◆ **TASK INSTRUCTIONS**
Would you please copy every line from the records that contains the word "Silent"?

◆ **SOURCE INFORMATION**
┌──

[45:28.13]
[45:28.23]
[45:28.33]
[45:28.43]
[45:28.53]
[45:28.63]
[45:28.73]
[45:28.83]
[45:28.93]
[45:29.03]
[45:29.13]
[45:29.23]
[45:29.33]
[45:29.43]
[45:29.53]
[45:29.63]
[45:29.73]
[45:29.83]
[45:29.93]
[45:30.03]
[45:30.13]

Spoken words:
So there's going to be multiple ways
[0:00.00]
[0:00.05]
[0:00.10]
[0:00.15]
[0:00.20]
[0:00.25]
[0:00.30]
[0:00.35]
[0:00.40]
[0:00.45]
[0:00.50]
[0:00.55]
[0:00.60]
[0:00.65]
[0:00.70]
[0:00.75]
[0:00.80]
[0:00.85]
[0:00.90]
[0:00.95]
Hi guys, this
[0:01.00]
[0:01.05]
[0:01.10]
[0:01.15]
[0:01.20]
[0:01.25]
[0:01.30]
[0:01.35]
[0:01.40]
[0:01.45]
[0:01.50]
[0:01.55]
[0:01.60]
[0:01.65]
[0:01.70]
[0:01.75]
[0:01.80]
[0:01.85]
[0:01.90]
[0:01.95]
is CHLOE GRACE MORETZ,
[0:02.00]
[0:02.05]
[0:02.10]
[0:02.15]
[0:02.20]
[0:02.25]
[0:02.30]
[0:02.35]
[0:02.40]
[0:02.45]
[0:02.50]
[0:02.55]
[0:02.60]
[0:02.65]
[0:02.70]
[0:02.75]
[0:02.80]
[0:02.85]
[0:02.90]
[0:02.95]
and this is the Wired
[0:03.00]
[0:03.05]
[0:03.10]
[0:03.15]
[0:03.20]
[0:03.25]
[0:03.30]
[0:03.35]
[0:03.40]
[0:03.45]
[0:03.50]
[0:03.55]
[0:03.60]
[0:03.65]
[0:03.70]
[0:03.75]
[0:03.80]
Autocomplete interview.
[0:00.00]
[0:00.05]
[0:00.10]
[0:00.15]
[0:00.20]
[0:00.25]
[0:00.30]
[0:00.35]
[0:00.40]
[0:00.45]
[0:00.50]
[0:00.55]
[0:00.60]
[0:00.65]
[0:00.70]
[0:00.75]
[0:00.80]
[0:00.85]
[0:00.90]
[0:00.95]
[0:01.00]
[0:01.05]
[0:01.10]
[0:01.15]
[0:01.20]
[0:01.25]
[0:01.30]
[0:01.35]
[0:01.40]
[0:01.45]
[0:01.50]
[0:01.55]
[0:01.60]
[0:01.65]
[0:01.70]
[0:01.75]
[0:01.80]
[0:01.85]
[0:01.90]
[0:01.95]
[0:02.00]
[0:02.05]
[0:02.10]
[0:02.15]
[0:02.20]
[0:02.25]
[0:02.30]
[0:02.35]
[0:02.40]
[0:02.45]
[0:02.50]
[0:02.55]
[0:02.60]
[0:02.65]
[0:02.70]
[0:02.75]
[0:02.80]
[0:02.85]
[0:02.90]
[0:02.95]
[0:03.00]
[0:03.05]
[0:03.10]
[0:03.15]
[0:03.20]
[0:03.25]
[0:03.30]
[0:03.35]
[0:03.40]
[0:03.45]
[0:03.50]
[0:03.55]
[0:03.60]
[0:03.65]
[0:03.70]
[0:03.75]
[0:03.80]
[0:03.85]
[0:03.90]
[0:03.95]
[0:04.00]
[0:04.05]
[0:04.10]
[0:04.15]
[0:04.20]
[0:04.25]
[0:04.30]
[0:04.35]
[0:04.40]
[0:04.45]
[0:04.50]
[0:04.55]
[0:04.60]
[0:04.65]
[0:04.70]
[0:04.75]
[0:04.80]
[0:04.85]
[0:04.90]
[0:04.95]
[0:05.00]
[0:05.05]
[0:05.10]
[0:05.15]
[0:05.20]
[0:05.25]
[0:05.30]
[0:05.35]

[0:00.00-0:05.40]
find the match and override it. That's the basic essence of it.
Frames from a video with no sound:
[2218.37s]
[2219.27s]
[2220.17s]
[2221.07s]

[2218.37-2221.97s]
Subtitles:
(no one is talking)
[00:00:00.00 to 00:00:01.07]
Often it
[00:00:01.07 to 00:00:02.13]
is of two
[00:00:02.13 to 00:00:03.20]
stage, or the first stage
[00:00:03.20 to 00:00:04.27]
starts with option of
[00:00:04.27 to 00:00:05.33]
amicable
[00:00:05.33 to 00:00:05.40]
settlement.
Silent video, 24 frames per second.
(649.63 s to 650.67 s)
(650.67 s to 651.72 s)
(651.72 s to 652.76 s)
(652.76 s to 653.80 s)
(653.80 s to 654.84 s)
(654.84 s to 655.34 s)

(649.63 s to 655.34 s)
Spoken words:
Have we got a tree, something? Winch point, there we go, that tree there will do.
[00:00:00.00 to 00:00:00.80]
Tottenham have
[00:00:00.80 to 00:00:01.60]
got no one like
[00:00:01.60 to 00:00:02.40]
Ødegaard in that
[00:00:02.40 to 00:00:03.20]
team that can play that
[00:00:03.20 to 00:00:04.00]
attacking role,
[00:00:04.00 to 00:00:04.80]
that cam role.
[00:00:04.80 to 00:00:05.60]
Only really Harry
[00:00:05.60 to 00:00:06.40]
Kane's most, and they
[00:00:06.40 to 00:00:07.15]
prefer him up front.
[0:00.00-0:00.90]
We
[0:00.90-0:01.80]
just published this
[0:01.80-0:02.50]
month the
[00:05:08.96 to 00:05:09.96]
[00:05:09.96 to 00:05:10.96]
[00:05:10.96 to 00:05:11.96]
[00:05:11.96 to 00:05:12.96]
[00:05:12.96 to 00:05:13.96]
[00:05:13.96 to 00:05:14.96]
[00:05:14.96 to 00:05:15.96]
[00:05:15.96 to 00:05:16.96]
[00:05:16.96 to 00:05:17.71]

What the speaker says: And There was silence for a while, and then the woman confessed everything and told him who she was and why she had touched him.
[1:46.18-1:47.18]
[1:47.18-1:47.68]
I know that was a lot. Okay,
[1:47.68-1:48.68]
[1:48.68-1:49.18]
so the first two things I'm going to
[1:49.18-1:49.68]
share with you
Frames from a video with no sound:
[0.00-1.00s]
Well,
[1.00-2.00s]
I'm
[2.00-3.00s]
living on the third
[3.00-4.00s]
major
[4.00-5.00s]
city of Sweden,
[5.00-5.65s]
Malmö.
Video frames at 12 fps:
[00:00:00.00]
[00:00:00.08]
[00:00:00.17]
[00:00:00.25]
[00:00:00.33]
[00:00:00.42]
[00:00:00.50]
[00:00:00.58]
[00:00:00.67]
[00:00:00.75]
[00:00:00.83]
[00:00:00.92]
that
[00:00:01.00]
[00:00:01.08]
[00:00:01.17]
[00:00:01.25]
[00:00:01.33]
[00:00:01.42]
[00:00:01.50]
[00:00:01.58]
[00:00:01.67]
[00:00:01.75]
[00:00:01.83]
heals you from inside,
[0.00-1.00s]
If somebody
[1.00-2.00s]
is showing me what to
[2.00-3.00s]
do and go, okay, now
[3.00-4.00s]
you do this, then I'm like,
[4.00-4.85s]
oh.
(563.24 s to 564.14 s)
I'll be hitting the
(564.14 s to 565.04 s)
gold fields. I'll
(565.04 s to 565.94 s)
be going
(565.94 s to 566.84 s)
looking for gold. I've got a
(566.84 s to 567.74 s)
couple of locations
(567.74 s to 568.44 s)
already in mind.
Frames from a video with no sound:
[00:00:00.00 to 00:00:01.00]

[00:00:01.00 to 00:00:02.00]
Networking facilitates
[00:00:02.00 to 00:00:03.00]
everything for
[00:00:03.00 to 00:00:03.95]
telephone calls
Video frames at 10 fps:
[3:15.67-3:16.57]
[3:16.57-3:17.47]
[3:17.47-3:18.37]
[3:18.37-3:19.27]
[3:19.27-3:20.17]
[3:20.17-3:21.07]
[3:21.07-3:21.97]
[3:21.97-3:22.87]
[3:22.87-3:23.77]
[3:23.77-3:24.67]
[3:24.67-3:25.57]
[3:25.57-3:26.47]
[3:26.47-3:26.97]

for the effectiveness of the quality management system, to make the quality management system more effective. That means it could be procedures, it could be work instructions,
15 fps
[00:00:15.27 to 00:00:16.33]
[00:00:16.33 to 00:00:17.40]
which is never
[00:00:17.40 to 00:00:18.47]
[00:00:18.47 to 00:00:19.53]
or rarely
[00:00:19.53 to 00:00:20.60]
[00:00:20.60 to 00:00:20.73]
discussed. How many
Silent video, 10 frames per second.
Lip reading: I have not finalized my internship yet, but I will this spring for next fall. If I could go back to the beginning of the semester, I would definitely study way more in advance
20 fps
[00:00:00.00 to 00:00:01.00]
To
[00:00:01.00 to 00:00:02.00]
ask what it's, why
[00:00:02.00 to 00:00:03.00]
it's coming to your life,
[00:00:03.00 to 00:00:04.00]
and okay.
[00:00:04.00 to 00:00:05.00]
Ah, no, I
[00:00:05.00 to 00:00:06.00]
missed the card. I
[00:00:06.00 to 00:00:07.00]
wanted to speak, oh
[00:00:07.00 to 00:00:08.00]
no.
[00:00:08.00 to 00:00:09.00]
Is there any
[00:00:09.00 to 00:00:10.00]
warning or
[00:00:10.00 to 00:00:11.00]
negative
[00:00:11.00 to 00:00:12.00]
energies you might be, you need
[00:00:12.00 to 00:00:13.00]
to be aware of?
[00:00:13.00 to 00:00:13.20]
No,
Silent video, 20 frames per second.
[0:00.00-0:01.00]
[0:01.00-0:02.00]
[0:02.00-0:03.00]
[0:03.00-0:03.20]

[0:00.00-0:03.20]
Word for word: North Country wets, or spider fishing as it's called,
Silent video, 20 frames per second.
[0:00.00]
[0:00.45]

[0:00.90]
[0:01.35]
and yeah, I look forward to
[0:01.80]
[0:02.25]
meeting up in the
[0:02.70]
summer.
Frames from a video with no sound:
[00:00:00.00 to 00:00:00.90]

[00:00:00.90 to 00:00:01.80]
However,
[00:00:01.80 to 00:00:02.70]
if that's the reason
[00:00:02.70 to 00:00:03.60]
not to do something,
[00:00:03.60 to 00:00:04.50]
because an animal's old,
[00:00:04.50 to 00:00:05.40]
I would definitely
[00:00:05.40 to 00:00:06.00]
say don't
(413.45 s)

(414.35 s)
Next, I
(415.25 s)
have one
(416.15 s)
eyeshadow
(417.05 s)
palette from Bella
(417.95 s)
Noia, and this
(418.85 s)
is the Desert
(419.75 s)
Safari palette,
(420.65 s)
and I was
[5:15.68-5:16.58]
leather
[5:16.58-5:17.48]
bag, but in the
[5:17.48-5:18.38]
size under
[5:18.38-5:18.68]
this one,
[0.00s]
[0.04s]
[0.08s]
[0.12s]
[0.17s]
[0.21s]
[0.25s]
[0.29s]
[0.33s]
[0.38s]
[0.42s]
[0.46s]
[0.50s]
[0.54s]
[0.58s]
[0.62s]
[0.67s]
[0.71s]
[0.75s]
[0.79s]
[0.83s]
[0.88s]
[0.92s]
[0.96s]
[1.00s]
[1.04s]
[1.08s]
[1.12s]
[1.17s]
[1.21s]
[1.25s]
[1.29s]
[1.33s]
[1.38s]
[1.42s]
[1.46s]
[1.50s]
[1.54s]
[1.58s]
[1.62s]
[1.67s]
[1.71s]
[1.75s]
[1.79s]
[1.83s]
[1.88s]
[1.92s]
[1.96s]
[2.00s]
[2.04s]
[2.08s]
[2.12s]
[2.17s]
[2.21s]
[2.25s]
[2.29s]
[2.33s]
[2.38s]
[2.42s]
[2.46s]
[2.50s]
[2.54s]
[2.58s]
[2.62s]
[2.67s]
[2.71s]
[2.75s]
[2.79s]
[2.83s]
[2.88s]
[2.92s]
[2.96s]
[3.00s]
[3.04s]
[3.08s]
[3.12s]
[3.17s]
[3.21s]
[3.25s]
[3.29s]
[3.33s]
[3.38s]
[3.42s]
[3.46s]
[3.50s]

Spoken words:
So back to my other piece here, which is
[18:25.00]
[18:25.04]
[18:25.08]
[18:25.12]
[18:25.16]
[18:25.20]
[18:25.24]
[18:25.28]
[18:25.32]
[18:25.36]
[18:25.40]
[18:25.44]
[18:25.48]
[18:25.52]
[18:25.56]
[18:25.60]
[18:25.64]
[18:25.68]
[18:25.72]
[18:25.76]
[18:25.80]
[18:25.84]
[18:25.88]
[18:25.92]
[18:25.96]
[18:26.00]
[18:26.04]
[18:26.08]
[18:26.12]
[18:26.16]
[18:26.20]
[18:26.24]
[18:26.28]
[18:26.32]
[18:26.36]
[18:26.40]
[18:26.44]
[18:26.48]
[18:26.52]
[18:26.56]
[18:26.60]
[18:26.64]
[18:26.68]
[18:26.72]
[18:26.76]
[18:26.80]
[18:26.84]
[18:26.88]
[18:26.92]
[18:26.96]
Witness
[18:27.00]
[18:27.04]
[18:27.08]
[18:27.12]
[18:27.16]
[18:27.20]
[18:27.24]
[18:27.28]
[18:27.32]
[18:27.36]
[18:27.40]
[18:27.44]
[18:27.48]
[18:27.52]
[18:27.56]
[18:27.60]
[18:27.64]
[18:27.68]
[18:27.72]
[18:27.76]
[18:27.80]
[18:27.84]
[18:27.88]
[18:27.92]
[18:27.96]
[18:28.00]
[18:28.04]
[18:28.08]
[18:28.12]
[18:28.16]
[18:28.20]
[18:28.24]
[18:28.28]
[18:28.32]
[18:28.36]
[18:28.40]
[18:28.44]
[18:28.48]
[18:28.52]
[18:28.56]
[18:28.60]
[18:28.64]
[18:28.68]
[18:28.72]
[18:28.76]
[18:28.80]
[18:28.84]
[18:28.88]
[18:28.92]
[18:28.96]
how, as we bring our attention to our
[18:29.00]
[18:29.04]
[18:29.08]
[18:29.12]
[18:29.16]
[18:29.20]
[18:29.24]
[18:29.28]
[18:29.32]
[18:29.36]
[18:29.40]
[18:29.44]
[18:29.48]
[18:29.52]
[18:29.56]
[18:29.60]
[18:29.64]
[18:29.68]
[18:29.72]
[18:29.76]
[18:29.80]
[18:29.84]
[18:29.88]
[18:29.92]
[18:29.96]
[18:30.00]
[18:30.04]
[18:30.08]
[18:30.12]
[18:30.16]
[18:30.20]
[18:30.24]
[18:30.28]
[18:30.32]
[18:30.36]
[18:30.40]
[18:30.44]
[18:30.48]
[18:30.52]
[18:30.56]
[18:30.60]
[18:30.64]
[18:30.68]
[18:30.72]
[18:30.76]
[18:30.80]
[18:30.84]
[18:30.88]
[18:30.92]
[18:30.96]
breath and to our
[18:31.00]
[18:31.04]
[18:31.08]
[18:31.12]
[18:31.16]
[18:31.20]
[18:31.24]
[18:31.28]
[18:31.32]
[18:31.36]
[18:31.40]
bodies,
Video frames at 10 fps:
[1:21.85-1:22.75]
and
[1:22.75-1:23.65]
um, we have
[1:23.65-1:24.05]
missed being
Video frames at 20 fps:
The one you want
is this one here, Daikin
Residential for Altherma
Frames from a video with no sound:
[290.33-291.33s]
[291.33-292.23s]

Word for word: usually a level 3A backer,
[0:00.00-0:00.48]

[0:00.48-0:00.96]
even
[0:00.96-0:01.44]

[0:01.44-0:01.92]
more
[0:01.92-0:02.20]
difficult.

└──

◆ **RESPONSE BELOW**
Silent video, 24 frames per second.
Silent video, 10 frames per second.
Silent video, 20 frames per second.
Silent video, 20 frames per second.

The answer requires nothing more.